I started writing this post from the comfort of a coffee shop, my mug steaming over with warming liquid, the fancy acai bowl with peanut butter I ordered filling my belly. It’s a scene I was once familiar with as a city dweller and one I gravitate to when I want to write. Coffee shops are a place to be with people during work hours when you actually have no colleagues, no office, and no internet at home (Yes, most of rural America still does not have wifi). A lively atmosphere without too many distractions; background noise without anything too jarring or attention-grabbing.


Cow and calf
A mama cow and calf, when things go well

The comforts of the coffee shop were in stark contrast to the previous day when we were in crisis mode on the farm. John found his favorite cow (#18) struggling to give birth to a new calf, the labor clearly having started hours before in the dark of night, the cow by then in a desperate state. The calf was dead, its head and one leg sticking out, the cow pushing with all her might, to no avail.
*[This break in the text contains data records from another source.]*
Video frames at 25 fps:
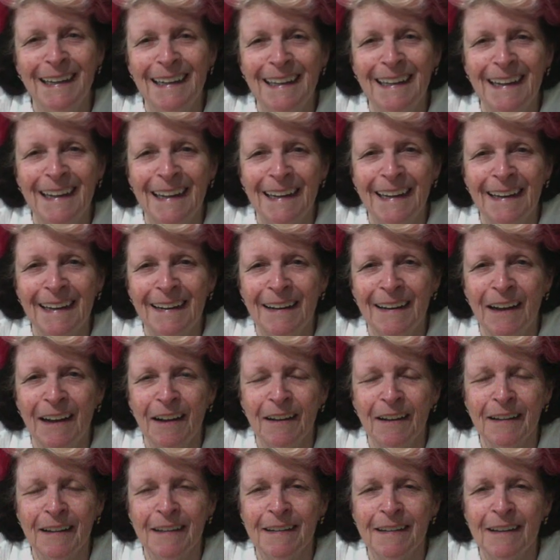
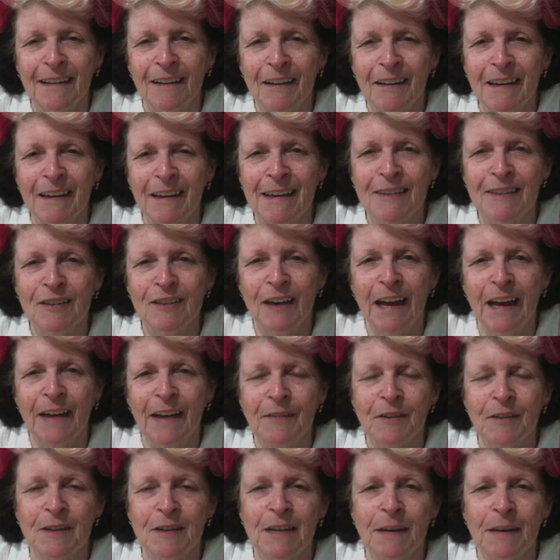I guess I have
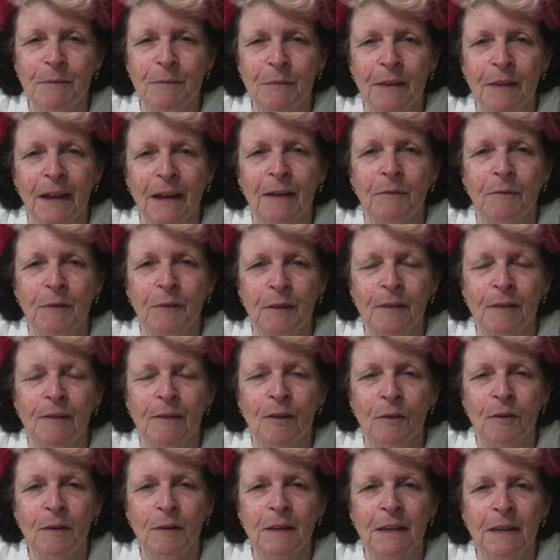to temper that with
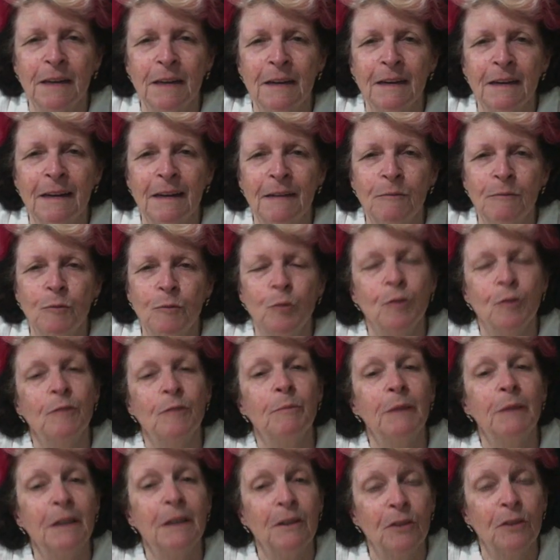knowing that it wouldn't
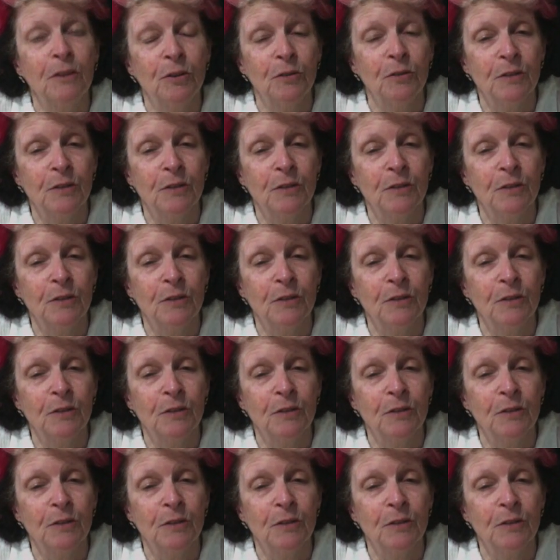be to her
I won’t go into gory details about the event, although if you raise cattle, you will know what I mean when I say the situation was more gruesome than I could have ever imagined from the safety of my coffee shop life. Finally, when we got the calf out after at least an hour of struggle, the cow was laying on the ground with her head flat, breathing heavily. We gave her a shot of antibiotics to deal with the dirt and germs that had likely been everywhere, and she sucked down water as if she had just voyaged through the desert. Later in the evening, John fed her two flat Guinness beers, a trick a farmer friend taught us to help get some vitamins and healthy bacteria back into her rumen, the engine of a cow’s body.



This calving season has been a trial for us. The scene with the cow was not the only heartbreaking incident we have dealt with; the dead calf was one of six that we have lost this fall, a staggering number that has left our veterinarian, Iowa State University Extension, and other farmers helping us search for answers. It could be a bacteria endemic in the area, we are told, or more likely the result of intense heat that left the pastures and forage void of essential nutrients. The calf with its leg stuck was just a stroke of bad luck, the Vet commented, and an obstetrics problem (as opposed to a bacterial one, for example). But that is some bad luck with really bad timing on top of a lot more bad luck, and the odds are now feeling stacked against us.
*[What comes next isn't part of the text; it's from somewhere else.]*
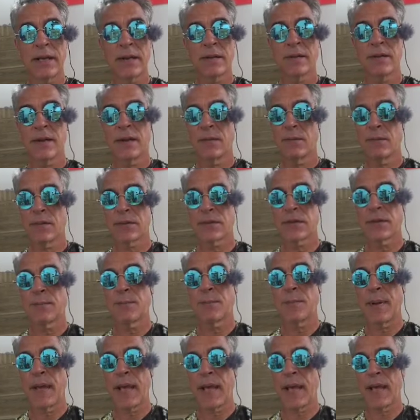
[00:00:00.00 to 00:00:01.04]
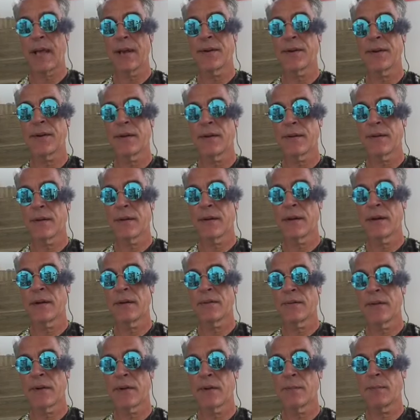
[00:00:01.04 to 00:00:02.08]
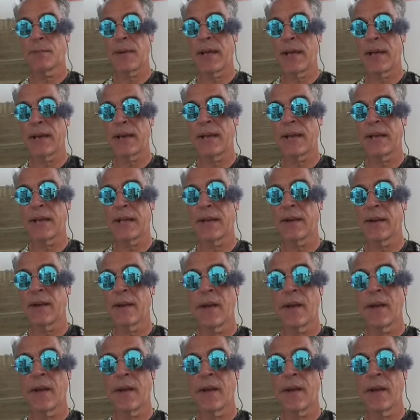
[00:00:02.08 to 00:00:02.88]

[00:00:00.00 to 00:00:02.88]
it was a bad, very bad hit.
Whatever the causes, fall 2022 has been a struggle, leaving us wondering what it is about our farm that is attracting such a series of events and anxious about the financial damage we will feel in two years when the calves would have been making us money. What will we do then?


Our new White Park calf

I would be lying if I said that there is an upside to all of this; I would have preferred to have never had to witness a cow in such a state of distress or to have seen this much death on the farm. And yet here we are, with the farm again teaching me more about its ups and downs than I ever wanted to know.
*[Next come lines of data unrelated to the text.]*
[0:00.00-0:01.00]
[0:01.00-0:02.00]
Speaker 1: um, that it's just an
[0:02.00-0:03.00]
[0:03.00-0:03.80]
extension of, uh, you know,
By the time I sat in the coffee shop sipping my mocha, the cow was back up and grazing on the pasture, perhaps trying to demonstrate to us that life just goes on. You have to get back up and keep on keeping on, lest the challenges consume you and you lay on the ground, head flat out, panting.


And just now as I finish writing this post, John texted that a new black bull calf was born this morning. We also had our first White Park calf born the other day, his white fur contrasting starkly to his black nose and feet, looking somewhat like a kind clown. Then there too is the new kitten, Abe, who likes to lay across my neck like a living mink stole.

Life ain’t all bad, it seems, even when it is pretty terrible. We will get through this, I know - I just wish I could look back on it from afar and know how it has all turned out.